Stored data: Begin
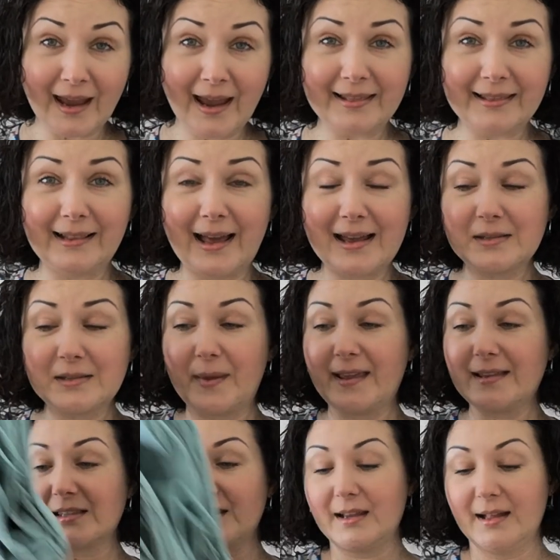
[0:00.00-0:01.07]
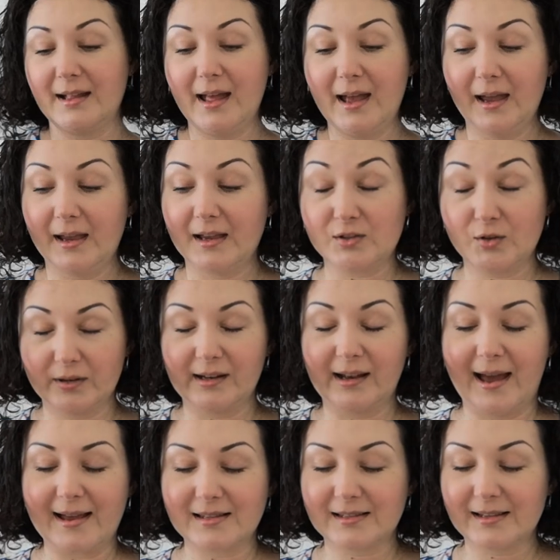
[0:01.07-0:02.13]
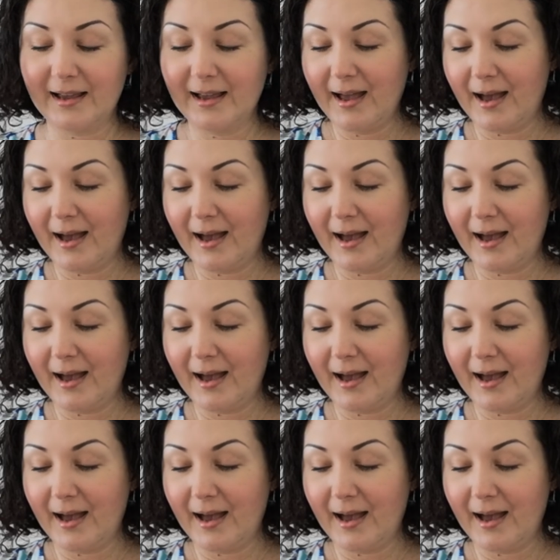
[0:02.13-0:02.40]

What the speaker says: And the last bit is not the last.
Stored data: End
Drop the images, then copy the data exactly.

[0:00.00-0:01.07]
[0:01.07-0:02.13]
[0:02.13-0:02.40]

What the speaker says: And the last bit is not the last.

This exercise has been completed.